The government subsidy to the private housing market will also reinforce the sharp division between those who own their own homes and those who rent.

Private-sector rents have risen twice as fast as wages over the past year, reducing still further the purchasing power of those unable to access the home ownership ladder.

As ever, the overheated London property market leads the way, with a 4.4 per cent increase in average rents.

Huge pressure for both rented and owner-occupier housing is bound to drive up rents and house prices and this problem could only be tackled by a massive state-funded campaign to increase the supply of council housing.

It would reduce the number of households - currently around two million - kicking their heels hopelessly on housing waiting lists and it would tend to slow the rise in house prices.

However, it would not affect the yawning gap between rich and poor.

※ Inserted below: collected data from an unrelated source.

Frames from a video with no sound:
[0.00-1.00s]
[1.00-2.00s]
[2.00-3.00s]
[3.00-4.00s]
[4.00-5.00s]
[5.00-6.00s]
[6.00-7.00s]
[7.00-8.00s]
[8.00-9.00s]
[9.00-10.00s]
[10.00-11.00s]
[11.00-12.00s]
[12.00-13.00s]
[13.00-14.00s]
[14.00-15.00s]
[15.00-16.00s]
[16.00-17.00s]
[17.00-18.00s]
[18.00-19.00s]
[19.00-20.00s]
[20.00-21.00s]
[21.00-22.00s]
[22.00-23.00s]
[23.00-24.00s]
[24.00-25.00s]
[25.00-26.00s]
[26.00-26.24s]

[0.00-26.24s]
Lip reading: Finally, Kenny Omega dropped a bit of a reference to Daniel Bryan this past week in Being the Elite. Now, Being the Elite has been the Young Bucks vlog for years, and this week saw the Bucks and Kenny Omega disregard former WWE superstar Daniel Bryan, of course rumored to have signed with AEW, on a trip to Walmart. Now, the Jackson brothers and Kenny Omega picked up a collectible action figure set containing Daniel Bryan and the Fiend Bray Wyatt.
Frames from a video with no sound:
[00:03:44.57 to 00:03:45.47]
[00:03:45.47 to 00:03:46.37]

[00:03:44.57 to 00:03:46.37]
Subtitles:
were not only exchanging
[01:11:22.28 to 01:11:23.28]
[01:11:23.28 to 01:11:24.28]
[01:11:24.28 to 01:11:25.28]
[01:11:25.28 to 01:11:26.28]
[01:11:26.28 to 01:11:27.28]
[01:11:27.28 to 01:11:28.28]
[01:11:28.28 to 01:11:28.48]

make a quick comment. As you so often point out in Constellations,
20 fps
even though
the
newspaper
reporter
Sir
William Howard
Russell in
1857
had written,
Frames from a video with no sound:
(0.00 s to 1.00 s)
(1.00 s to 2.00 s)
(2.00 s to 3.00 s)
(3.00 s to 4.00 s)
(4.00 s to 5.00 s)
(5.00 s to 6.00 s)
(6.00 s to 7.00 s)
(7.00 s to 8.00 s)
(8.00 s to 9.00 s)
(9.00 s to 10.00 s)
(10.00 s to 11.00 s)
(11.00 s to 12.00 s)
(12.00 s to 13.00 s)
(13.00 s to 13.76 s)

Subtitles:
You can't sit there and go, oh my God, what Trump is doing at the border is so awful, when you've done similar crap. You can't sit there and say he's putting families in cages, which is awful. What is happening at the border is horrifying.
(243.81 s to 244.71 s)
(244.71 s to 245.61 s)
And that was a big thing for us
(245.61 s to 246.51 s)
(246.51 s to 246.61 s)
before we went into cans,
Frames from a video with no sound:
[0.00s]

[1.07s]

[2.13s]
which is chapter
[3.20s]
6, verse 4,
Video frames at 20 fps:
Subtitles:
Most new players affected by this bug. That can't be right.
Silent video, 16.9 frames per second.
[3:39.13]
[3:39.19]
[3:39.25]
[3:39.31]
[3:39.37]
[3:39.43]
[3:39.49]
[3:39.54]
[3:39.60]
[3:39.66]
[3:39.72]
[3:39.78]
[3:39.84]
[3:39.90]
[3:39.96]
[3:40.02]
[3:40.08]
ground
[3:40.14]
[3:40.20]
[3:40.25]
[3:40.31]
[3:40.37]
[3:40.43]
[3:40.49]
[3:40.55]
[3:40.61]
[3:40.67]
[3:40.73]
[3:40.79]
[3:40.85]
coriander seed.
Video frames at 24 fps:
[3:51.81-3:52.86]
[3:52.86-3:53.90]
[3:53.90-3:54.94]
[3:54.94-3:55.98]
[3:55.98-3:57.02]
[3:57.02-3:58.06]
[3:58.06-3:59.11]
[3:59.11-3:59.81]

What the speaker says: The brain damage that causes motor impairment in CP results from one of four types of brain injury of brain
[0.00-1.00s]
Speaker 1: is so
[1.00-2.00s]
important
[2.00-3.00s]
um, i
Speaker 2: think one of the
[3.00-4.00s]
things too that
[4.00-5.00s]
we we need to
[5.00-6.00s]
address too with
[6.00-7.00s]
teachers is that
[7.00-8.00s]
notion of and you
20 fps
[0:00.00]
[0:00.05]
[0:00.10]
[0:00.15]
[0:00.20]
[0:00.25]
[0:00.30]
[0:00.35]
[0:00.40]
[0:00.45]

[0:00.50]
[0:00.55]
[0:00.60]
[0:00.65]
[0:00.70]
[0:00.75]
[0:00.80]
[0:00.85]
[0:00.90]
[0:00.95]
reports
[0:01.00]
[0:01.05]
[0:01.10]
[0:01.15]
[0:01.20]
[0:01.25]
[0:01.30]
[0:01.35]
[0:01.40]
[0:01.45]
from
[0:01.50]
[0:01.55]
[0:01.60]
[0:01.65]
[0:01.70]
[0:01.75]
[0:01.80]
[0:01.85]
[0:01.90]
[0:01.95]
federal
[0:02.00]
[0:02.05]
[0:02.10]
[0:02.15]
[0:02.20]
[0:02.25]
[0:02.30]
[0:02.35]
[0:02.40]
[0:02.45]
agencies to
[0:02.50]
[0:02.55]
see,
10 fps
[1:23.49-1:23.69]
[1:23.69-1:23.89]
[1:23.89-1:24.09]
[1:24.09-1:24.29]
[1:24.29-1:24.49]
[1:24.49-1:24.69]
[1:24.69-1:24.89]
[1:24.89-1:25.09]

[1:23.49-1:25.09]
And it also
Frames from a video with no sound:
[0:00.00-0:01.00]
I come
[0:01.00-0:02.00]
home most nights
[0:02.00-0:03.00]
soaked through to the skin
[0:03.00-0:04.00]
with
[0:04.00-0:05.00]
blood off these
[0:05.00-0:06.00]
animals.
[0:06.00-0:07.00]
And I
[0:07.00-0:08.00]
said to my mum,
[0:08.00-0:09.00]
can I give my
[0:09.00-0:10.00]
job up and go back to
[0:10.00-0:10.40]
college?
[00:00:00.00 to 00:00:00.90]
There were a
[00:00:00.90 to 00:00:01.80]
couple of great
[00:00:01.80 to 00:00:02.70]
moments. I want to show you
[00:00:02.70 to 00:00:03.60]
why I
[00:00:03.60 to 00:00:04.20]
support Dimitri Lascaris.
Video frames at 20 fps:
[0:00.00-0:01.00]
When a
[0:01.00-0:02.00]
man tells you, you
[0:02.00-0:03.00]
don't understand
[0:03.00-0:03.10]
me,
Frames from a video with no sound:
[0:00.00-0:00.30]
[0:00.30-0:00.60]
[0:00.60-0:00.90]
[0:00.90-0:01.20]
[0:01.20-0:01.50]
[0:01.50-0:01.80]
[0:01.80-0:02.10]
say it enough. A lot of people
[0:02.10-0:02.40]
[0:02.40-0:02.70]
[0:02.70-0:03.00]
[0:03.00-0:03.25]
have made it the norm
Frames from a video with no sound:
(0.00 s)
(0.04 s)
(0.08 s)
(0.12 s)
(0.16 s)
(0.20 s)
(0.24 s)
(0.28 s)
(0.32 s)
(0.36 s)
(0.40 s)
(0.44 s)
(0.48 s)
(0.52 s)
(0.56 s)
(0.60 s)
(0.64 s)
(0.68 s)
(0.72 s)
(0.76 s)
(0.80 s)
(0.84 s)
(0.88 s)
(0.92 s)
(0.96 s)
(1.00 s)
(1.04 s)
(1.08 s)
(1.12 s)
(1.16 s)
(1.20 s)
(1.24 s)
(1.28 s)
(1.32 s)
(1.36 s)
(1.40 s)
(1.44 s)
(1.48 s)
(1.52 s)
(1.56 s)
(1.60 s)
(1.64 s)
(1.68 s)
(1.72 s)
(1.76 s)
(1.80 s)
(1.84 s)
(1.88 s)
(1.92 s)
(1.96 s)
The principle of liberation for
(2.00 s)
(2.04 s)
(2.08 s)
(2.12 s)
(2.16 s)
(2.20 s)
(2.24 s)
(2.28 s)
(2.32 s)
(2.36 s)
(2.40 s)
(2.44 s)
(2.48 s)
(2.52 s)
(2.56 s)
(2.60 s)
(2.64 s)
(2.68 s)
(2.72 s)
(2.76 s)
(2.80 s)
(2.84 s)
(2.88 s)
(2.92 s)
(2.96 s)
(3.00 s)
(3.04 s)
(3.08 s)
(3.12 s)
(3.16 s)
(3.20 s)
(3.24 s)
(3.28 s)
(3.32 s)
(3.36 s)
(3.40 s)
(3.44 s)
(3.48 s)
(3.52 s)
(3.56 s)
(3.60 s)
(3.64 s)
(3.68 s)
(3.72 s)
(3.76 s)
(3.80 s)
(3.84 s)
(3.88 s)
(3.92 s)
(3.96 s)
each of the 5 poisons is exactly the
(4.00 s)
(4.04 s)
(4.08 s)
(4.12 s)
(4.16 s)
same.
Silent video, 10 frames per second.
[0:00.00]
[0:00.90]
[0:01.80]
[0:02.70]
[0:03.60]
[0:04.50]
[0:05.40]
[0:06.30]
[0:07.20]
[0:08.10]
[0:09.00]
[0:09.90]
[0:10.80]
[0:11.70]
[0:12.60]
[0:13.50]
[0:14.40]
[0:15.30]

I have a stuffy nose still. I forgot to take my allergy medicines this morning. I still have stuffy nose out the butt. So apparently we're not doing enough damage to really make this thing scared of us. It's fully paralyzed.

Warm-hearted campaigners complain about so-called payday loans charging usurious interest rates or being screened on TV at inappropriate times, but they miss the key point.

Why are so many workers forced to rely on these loans to survive from one payday to another? It's because their wages are far too low.

Public and private-sector employers have been united in enforcing a pay freeze, backed by the tripartite parliamentary elite, as part of what Ed Balls calls "tough but necessary savings" to reduce the financial deficit.

Austerity programmes of whatever intensity are simply a means to mollycoddle the rich, boost corporate profits and force working people to bear the brunt of economic sacrifices.

Any party proposing an austerity programme has no right to expect working class votes for it. Nor does it deserve them.

A government manifesto based on the People's Charter Against Austerity is vital to provide a real alternative by squeezing the super-rich and big business and pushing up working-class living standards by raising the minimum wage to the level of a living wage.